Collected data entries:
┌──

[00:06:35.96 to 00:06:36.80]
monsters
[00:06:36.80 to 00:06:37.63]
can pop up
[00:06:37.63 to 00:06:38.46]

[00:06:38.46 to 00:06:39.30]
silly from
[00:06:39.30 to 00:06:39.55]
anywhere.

└──
┌──

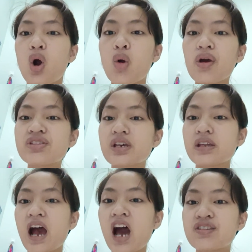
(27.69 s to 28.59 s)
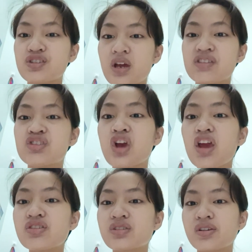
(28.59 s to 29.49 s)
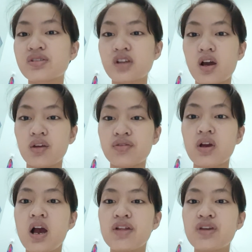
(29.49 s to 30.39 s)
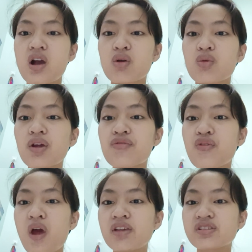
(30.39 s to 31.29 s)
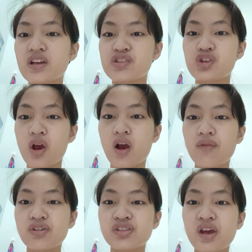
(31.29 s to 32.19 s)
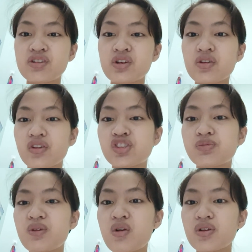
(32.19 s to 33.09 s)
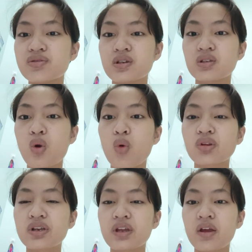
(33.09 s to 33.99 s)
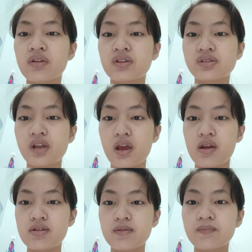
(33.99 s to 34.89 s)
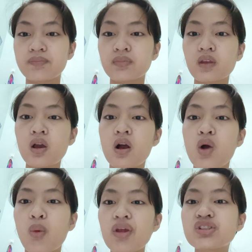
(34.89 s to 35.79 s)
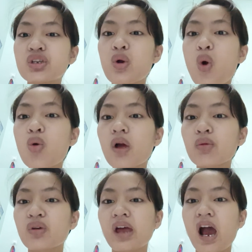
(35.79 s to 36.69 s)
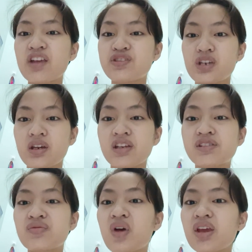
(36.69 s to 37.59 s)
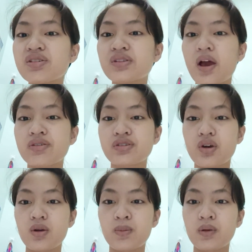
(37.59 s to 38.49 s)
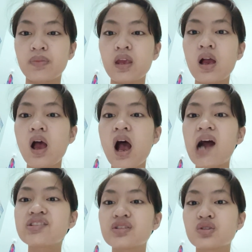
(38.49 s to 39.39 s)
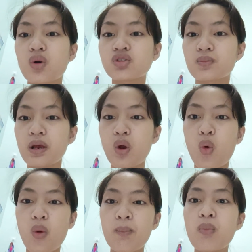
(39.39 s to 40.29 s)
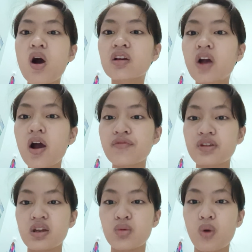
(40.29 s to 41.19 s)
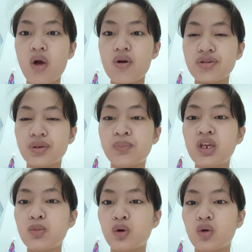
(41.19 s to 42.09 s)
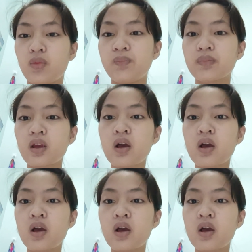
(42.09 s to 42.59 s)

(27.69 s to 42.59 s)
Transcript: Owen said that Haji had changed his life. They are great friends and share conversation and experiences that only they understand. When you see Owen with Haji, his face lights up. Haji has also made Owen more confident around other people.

└──
┌──

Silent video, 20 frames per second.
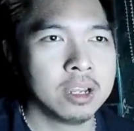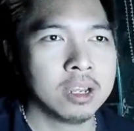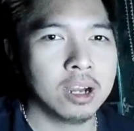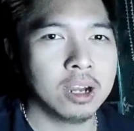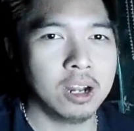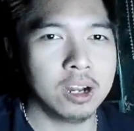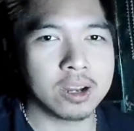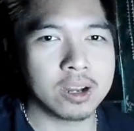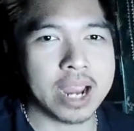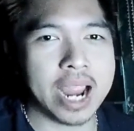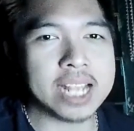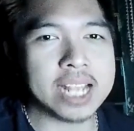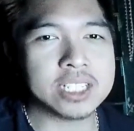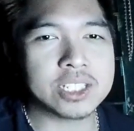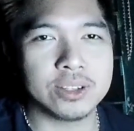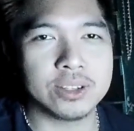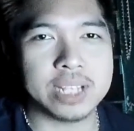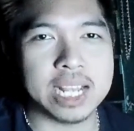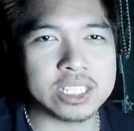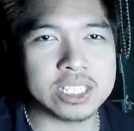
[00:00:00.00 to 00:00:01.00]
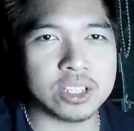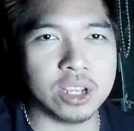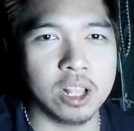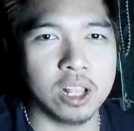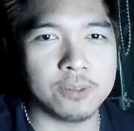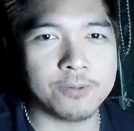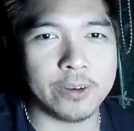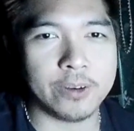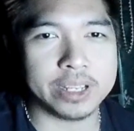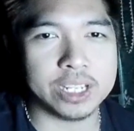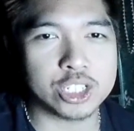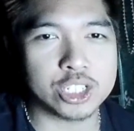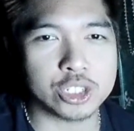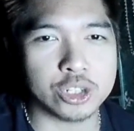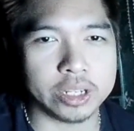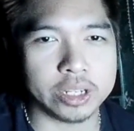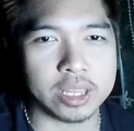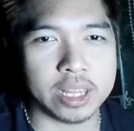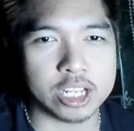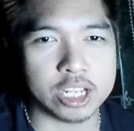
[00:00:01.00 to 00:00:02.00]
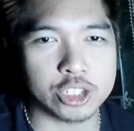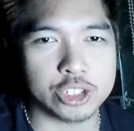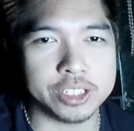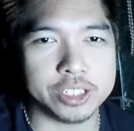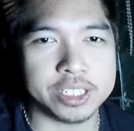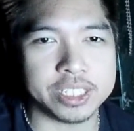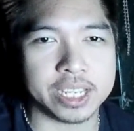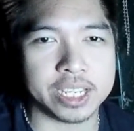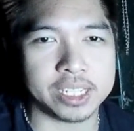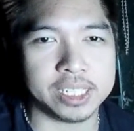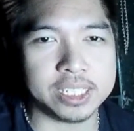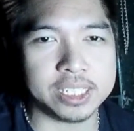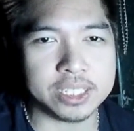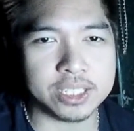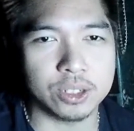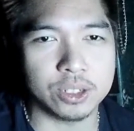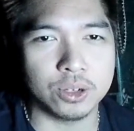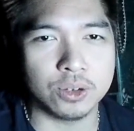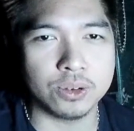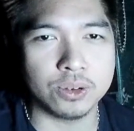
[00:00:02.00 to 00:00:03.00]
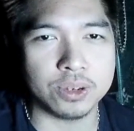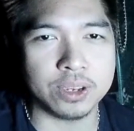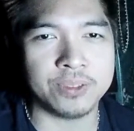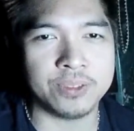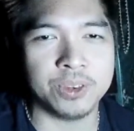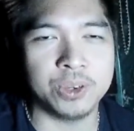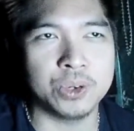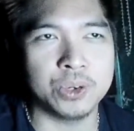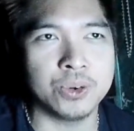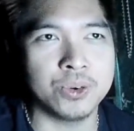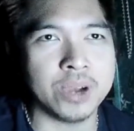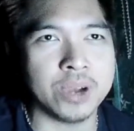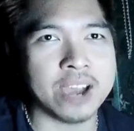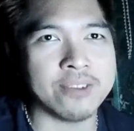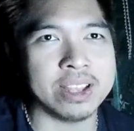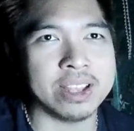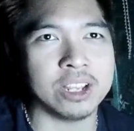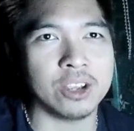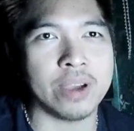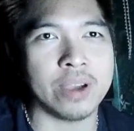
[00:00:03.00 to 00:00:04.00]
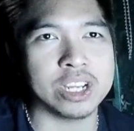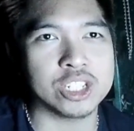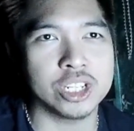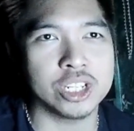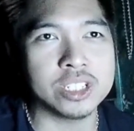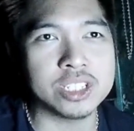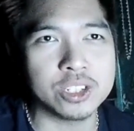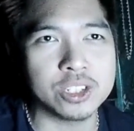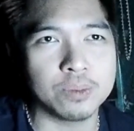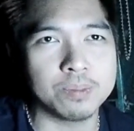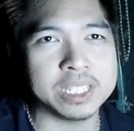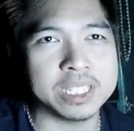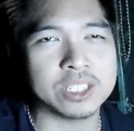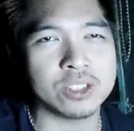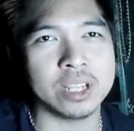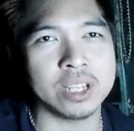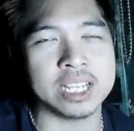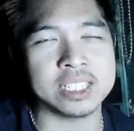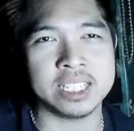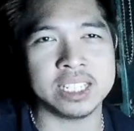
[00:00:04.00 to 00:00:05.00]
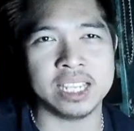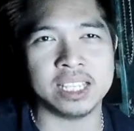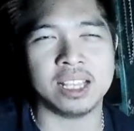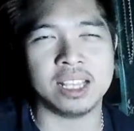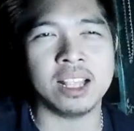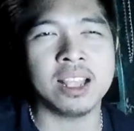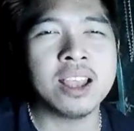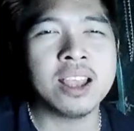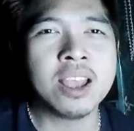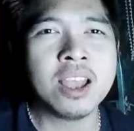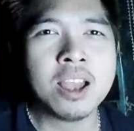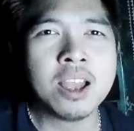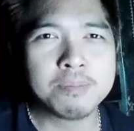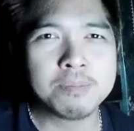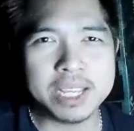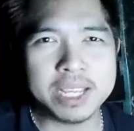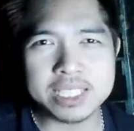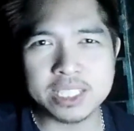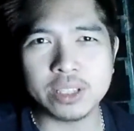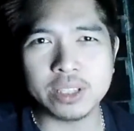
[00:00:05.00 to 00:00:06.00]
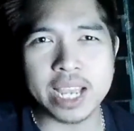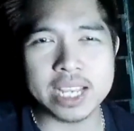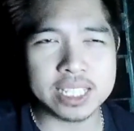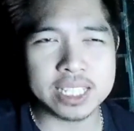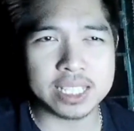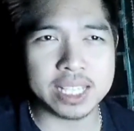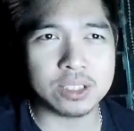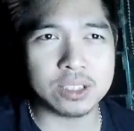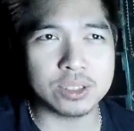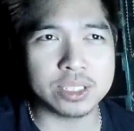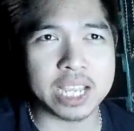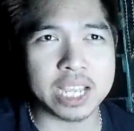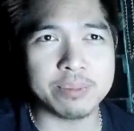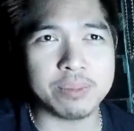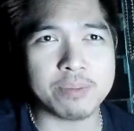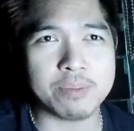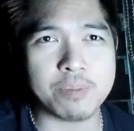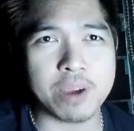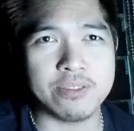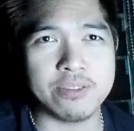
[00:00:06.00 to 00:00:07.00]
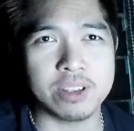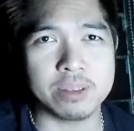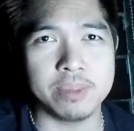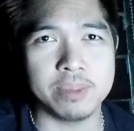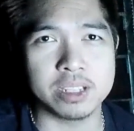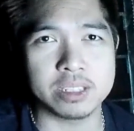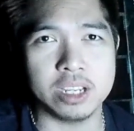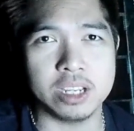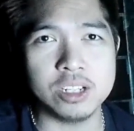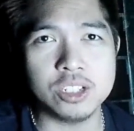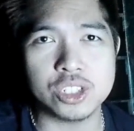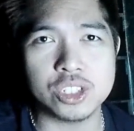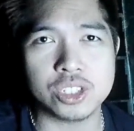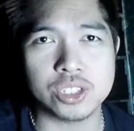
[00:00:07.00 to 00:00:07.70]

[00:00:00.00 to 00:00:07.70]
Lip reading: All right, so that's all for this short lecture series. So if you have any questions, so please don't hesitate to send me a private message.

└──

→ The task
Would you copy, word for word, only the lines above from the one containing "[00:00:05.00 to 00:00:06.00]" through the one containing "Lip reading: All", both included, and please leave out the pictures?

→ Solution to this task
[00:00:05.00 to 00:00:06.00]
[00:00:06.00 to 00:00:07.00]
[00:00:07.00 to 00:00:07.70]

[00:00:00.00 to 00:00:07.70]
Lip reading: All right, so that's all for this short lecture series. So if you have any questions, so please don't hesitate to send me a private message.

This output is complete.